Grand total extraction — The converter finds the "Grand Total" row in the Excel file and reads the total market value. This number is used later for validation — my calculated total must match this exactly.
For example, Axis funds have the ISIN in column C, name in column B, and market value in column F. HDFC funds have ISIN in column B, name in column D, and market value in column G. Kotak funds are completely different again. The converter handles all of these automatically, with manual overrides for the few AMCs that don't follow any standard pattern.
Step 3: Identifying Each Holding — ISIN Lookup
For every row in the Excel file, the converter takes the ISIN and looks it up in the reference database.
If the ISIN is found — The lookup returns the official NSDL name and NSE symbol.

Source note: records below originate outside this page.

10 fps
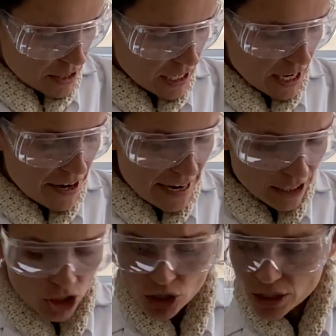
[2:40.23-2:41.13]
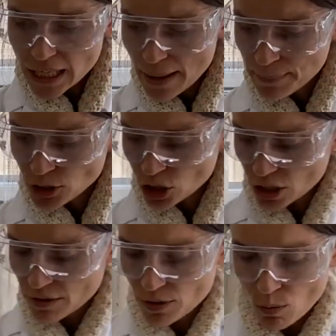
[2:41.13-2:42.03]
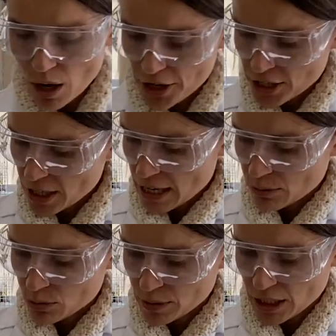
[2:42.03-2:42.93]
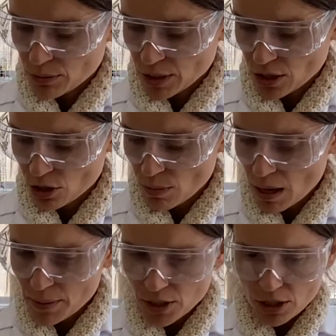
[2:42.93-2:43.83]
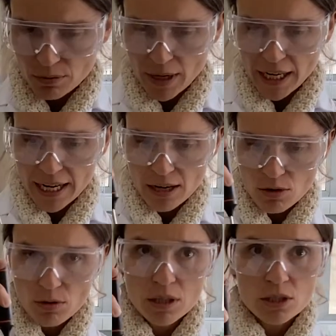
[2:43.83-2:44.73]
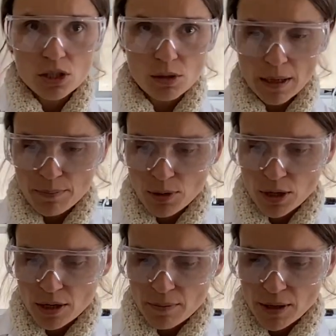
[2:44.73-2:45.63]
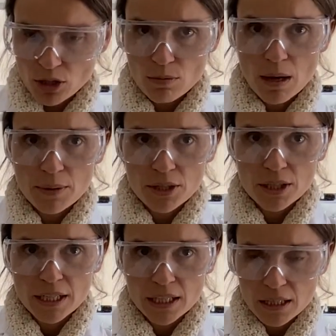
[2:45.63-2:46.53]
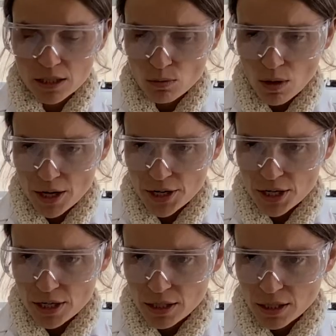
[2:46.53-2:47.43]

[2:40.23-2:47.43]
The initial temperature of the water, I will read with the thermometer right now. So I put my thermometer in this water.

This is the most common case for equity holdings.
For example, fund houses might spell the same company three different ways:
- "Infosys Ltd" (one fund)
- "Infosys Limited" (another fund)
- "INFOSYS LTD." (a third fund)
But they all report the same ISIN: INE009A01021. Looking this up in the NSDL master gives us the canonical name "INFOSYS LIMITED" and the NSE symbol "INFY". Problem solved — all three are now identified as the same company.

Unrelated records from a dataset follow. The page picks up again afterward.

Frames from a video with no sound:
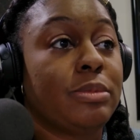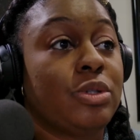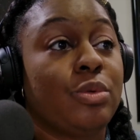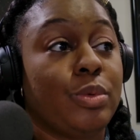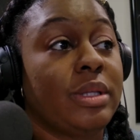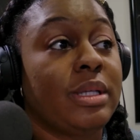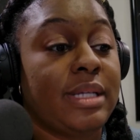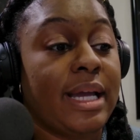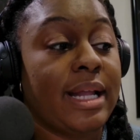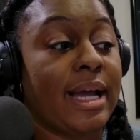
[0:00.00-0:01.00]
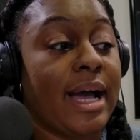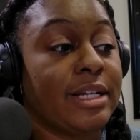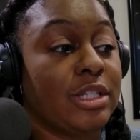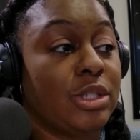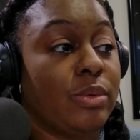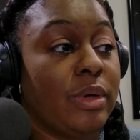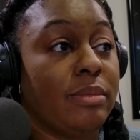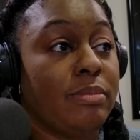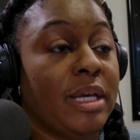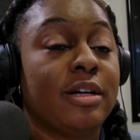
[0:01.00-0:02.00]
So real estate, I got into
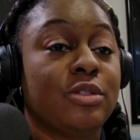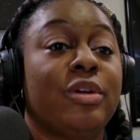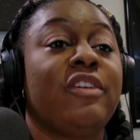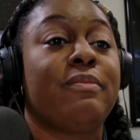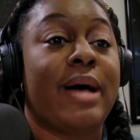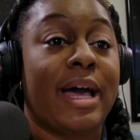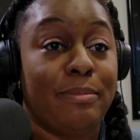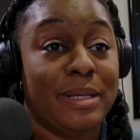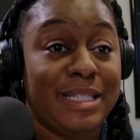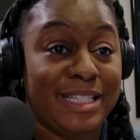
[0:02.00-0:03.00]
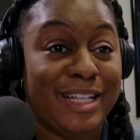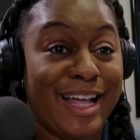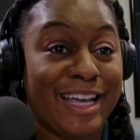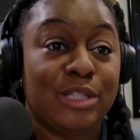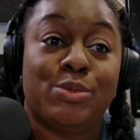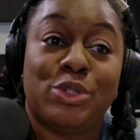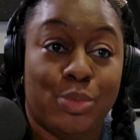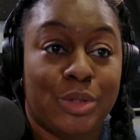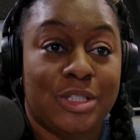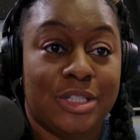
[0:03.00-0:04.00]
it because one of my business clients was
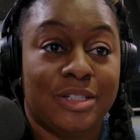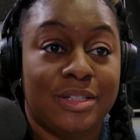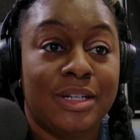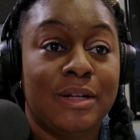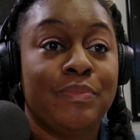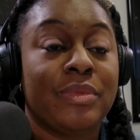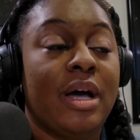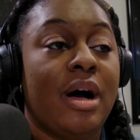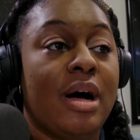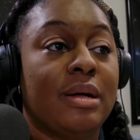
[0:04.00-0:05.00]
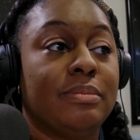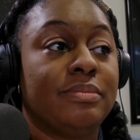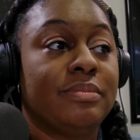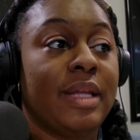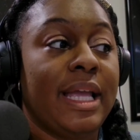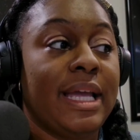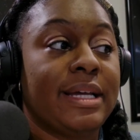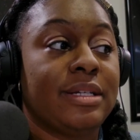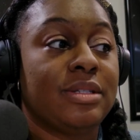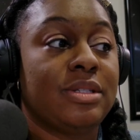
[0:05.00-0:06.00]
a realtor.
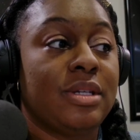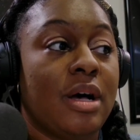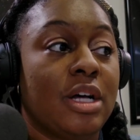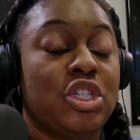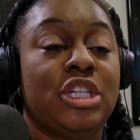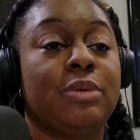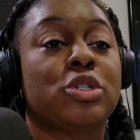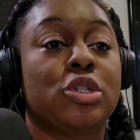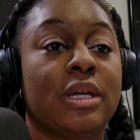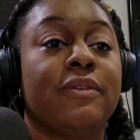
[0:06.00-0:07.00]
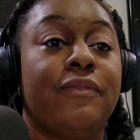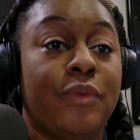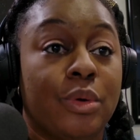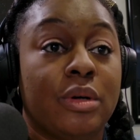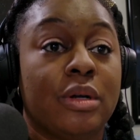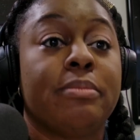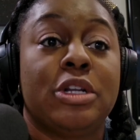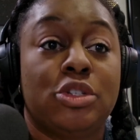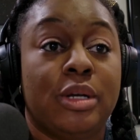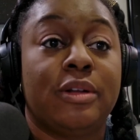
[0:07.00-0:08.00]
And she was looking for
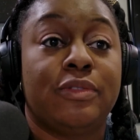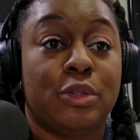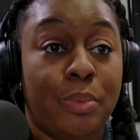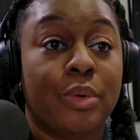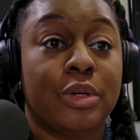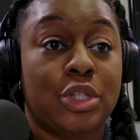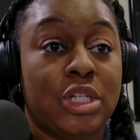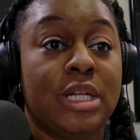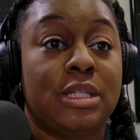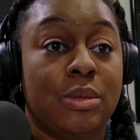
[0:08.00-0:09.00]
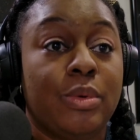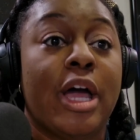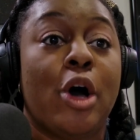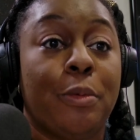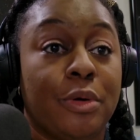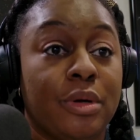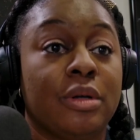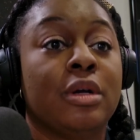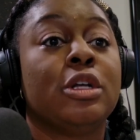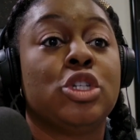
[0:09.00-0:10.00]
administrative support. She needed someone to help
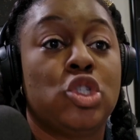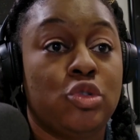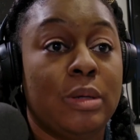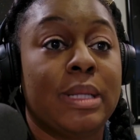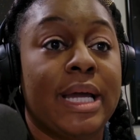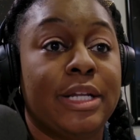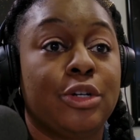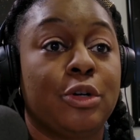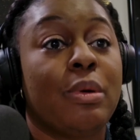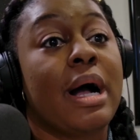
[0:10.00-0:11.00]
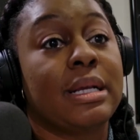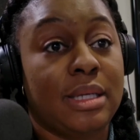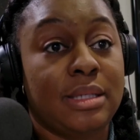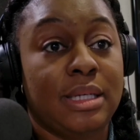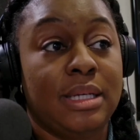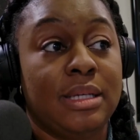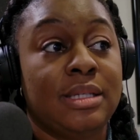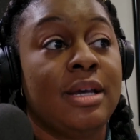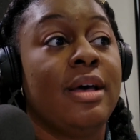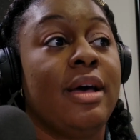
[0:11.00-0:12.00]
her streamline her
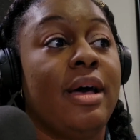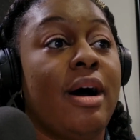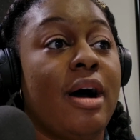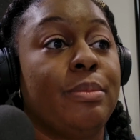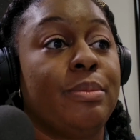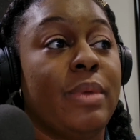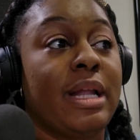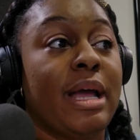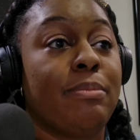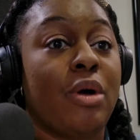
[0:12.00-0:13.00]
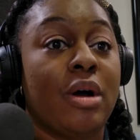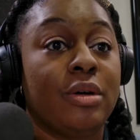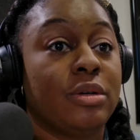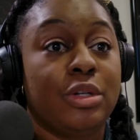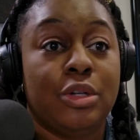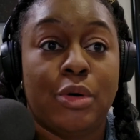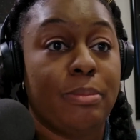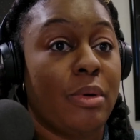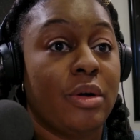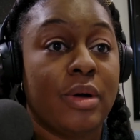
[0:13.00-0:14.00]
processes. And I brought her
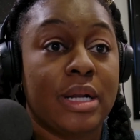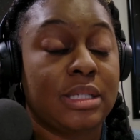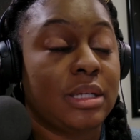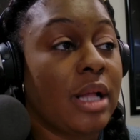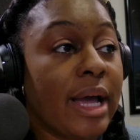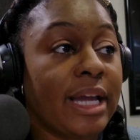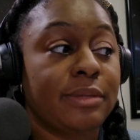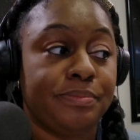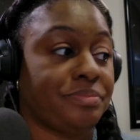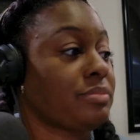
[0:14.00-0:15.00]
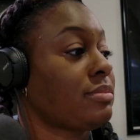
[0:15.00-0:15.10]
on as a client.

If the ISIN is not in the master — This can happen for very recent issuances or private placements. The converter falls back to the name as written in the Excel file.
If there is no valid ISIN at all — Many non-equity items (cash, TREPS, net receivables, futures, margins) don't have standard ISINs. These get assigned a placeholder code IN9999999999 and are handled separately (see Step 6 below).
Step 4: Understanding ISIN Structure — How I Detect Corporate Actions
An Indian ISIN isn't just a random code. It has a specific structure that encodes information about the security:
INE 238A 01 02 8
│ │ │ │ └─ Check digit
│ │ │ └──── Serial number (increments on corporate actions)
│ │ └─────── Security type (01 = equity, D6/16 = CD, 14 = CP)
│ └──────────── Issuer code (unique per company)
└──────────────── Country code + issuer type
Real example — Kotak Mahindra Bank face value split:
- Old ISIN:
INE237A01028— issuer code237A, security type01(equity), serial02 - New ISIN:
INE237A01036— same issuer237A, same security type01, serial03(incremented)
When a company does a stock split, bonus issue, or rights issue, NSDL issues a new ISIN with the serial number incremented by 1. The issuer code stays the same because it's still the same company. This is how I detect corporate actions automatically.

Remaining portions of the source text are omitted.